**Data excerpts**
....
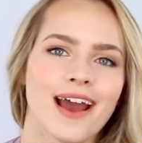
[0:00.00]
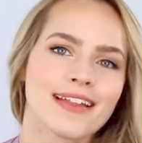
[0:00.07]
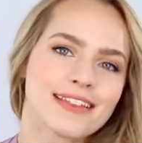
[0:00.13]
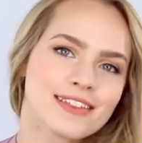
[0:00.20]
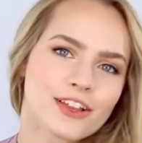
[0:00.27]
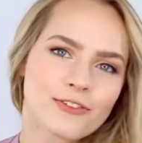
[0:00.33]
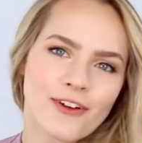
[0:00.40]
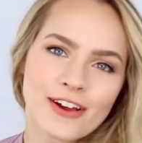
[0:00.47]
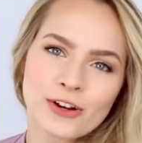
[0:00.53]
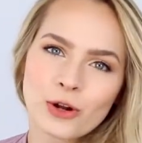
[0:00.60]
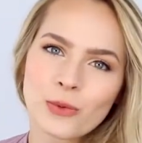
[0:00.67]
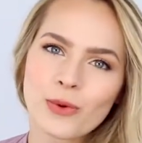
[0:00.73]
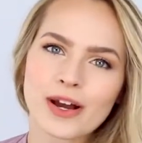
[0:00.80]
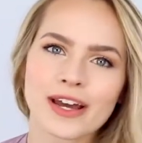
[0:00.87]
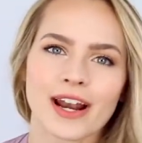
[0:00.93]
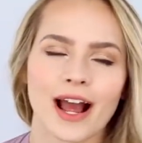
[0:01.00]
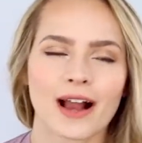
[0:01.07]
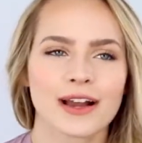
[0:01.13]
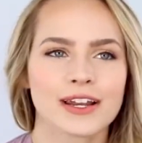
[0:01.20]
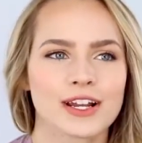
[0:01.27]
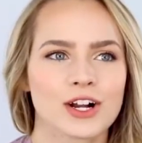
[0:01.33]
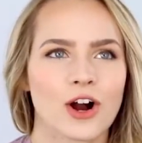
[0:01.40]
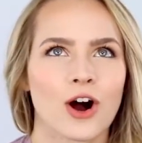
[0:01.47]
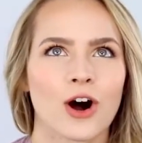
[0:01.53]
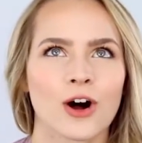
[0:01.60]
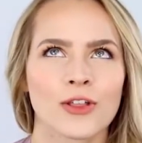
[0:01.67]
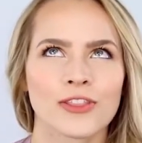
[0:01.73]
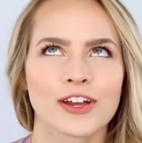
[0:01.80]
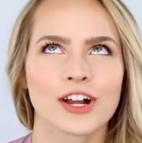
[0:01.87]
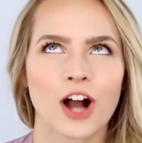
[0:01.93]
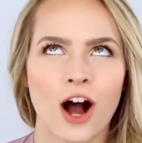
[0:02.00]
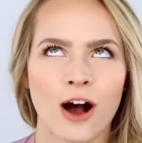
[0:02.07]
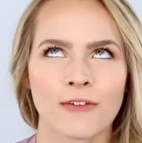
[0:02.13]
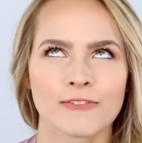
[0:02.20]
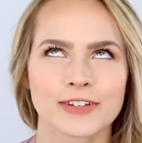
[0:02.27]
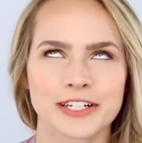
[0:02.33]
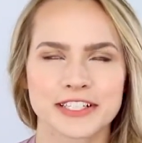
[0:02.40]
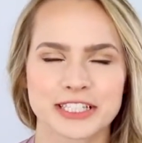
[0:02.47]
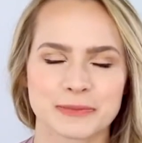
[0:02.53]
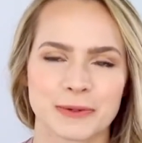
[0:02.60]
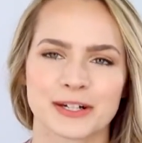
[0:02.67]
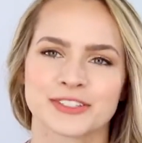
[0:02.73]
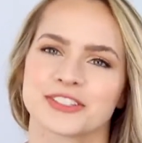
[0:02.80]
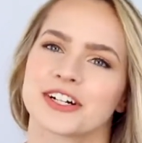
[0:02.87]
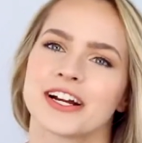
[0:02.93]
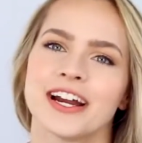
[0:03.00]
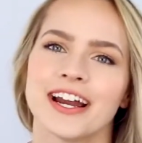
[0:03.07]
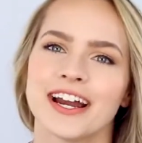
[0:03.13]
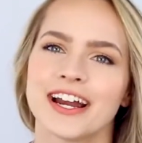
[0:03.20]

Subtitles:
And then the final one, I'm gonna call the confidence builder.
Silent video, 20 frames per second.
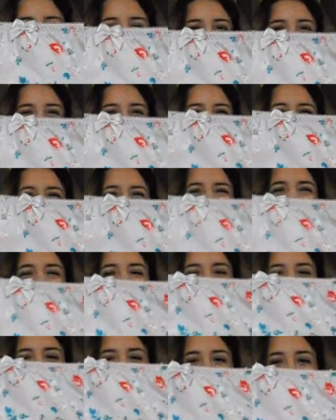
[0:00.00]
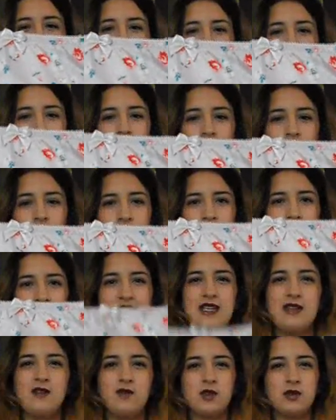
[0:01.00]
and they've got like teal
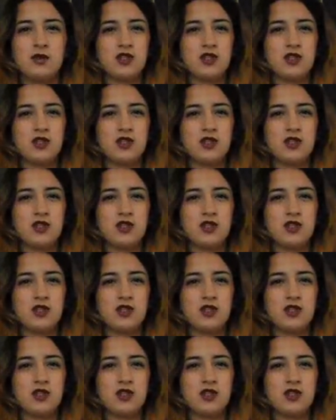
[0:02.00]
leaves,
....
**Directions**
Output the data above without changes, apart from leaving out the pictures.

**Solution for this exercise**
[0:00.00]
[0:00.07]
[0:00.13]
[0:00.20]
[0:00.27]
[0:00.33]
[0:00.40]
[0:00.47]
[0:00.53]
[0:00.60]
[0:00.67]
[0:00.73]
[0:00.80]
[0:00.87]
[0:00.93]
[0:01.00]
[0:01.07]
[0:01.13]
[0:01.20]
[0:01.27]
[0:01.33]
[0:01.40]
[0:01.47]
[0:01.53]
[0:01.60]
[0:01.67]
[0:01.73]
[0:01.80]
[0:01.87]
[0:01.93]
[0:02.00]
[0:02.07]
[0:02.13]
[0:02.20]
[0:02.27]
[0:02.33]
[0:02.40]
[0:02.47]
[0:02.53]
[0:02.60]
[0:02.67]
[0:02.73]
[0:02.80]
[0:02.87]
[0:02.93]
[0:03.00]
[0:03.07]
[0:03.13]
[0:03.20]

Subtitles:
And then the final one, I'm gonna call the confidence builder.
Silent video, 20 frames per second.
[0:00.00]
[0:01.00]
and they've got like teal
[0:02.00]
leaves,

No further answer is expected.